ASSIGNED TASK:
Restate the following entries exactly. Keep the pictures out.

· · · ·

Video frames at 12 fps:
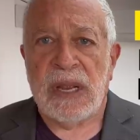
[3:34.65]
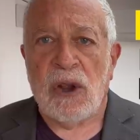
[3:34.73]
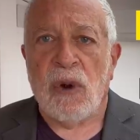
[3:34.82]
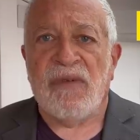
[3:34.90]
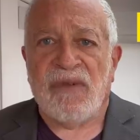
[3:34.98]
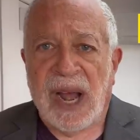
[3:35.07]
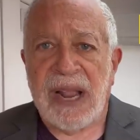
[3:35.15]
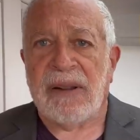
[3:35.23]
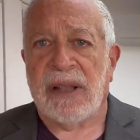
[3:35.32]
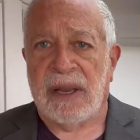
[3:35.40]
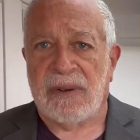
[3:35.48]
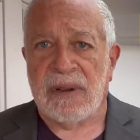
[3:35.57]
who
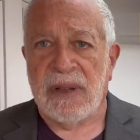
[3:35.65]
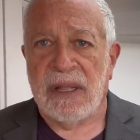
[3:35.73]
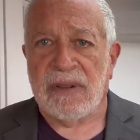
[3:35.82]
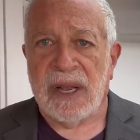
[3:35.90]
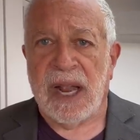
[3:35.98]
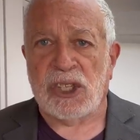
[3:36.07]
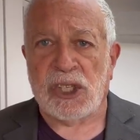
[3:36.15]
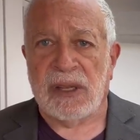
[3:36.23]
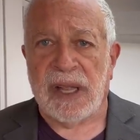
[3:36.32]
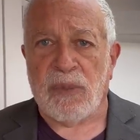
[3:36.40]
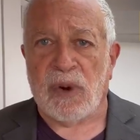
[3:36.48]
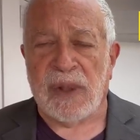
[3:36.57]
violate the National
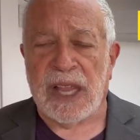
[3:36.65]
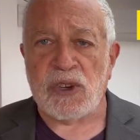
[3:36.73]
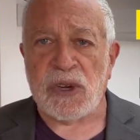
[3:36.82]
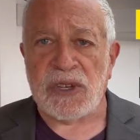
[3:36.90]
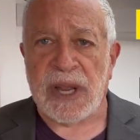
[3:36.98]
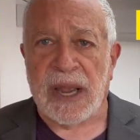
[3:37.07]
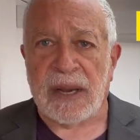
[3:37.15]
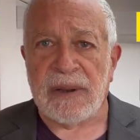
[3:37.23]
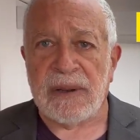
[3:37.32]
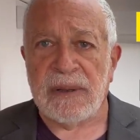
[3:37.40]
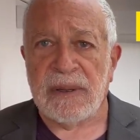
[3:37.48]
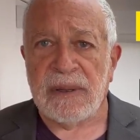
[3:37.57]
Labor Relations Act.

· · · ·

ANSWER AREA:
Video frames at 12 fps:
[3:34.65]
[3:34.73]
[3:34.82]
[3:34.90]
[3:34.98]
[3:35.07]
[3:35.15]
[3:35.23]
[3:35.32]
[3:35.40]
[3:35.48]
[3:35.57]
who
[3:35.65]
[3:35.73]
[3:35.82]
[3:35.90]
[3:35.98]
[3:36.07]
[3:36.15]
[3:36.23]
[3:36.32]
[3:36.40]
[3:36.48]
[3:36.57]
violate the National
[3:36.65]
[3:36.73]
[3:36.82]
[3:36.90]
[3:36.98]
[3:37.07]
[3:37.15]
[3:37.23]
[3:37.32]
[3:37.40]
[3:37.48]
[3:37.57]
Labor Relations Act.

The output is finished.